** What is being asked **
Beginning at the line with "[139.03-140.03s]", please repeat each line exactly through the end of the records below, including that first line and the last, but no pictures.

** Data for analysis **
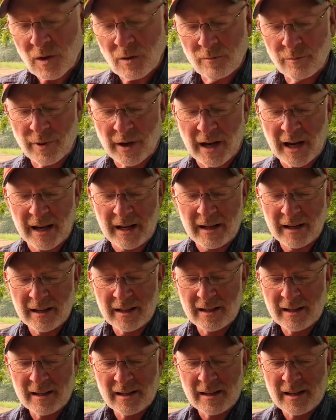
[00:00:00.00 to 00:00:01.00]
But
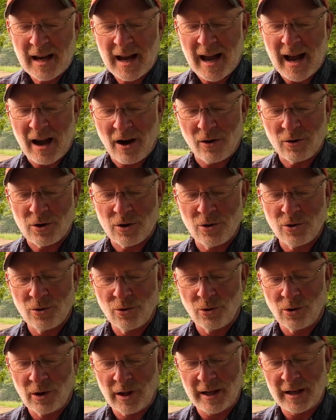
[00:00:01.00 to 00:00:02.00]
how
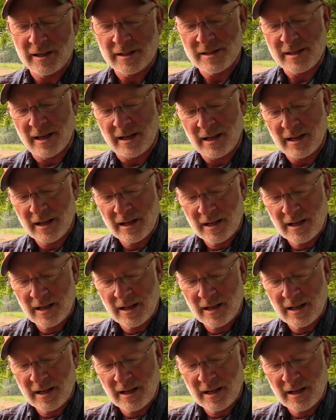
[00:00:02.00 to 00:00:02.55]
cool is it?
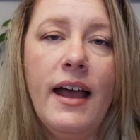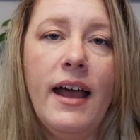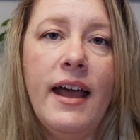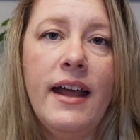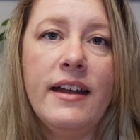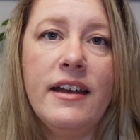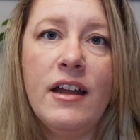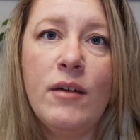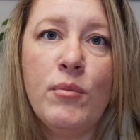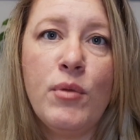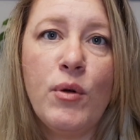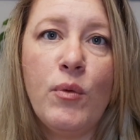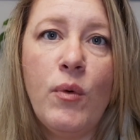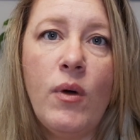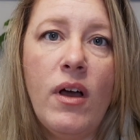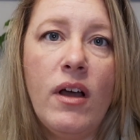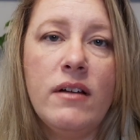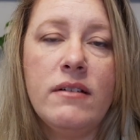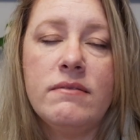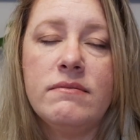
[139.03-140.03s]
And number
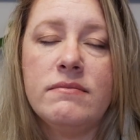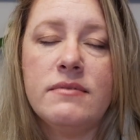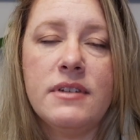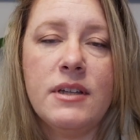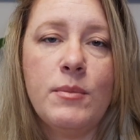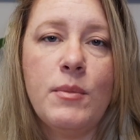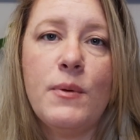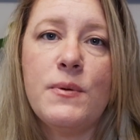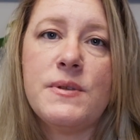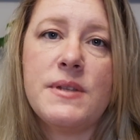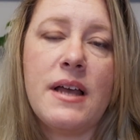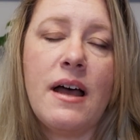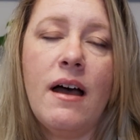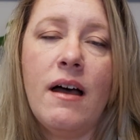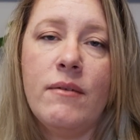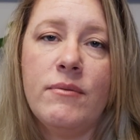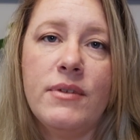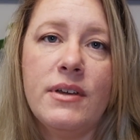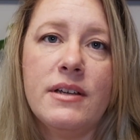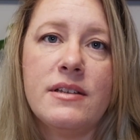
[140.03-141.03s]
one, the most
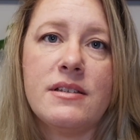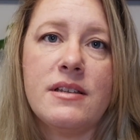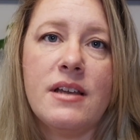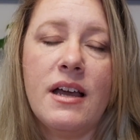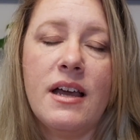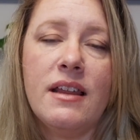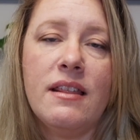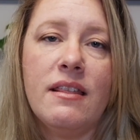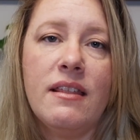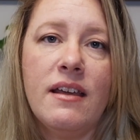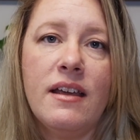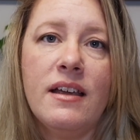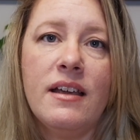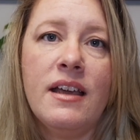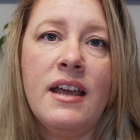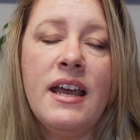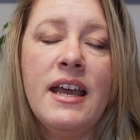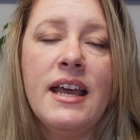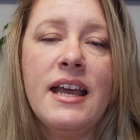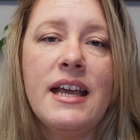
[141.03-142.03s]
obvious I
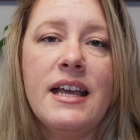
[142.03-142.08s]
think,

** Expected answer **
[139.03-140.03s]
And number
[140.03-141.03s]
one, the most
[141.03-142.03s]
obvious I
[142.03-142.08s]
think,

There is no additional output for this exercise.